**Task description**
The lines to be extracted begin at the line containing "[0:00.00-0:01.00]" and end at the last line of the data below; copy them exactly and leave out the pictures.

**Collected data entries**
+-------+

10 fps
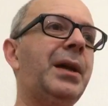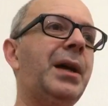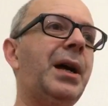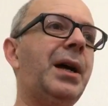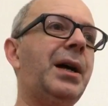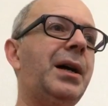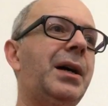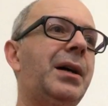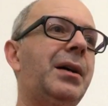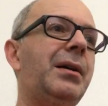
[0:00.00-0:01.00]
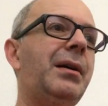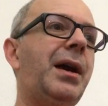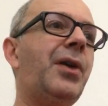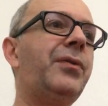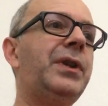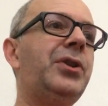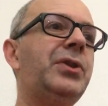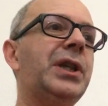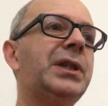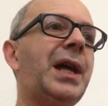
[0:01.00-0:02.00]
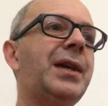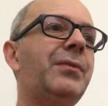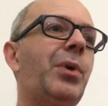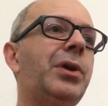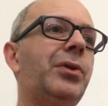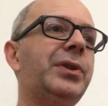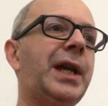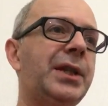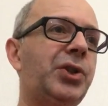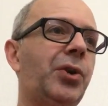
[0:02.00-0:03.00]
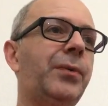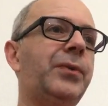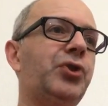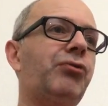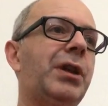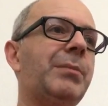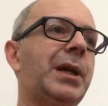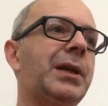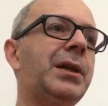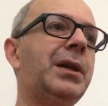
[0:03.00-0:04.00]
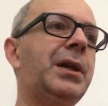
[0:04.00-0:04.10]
Elvin Yu says, Dave, why not a desktop for streaming?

+-------+

**Final answer**
[0:00.00-0:01.00]
[0:01.00-0:02.00]
[0:02.00-0:03.00]
[0:03.00-0:04.00]
[0:04.00-0:04.10]
Elvin Yu says, Dave, why not a desktop for streaming?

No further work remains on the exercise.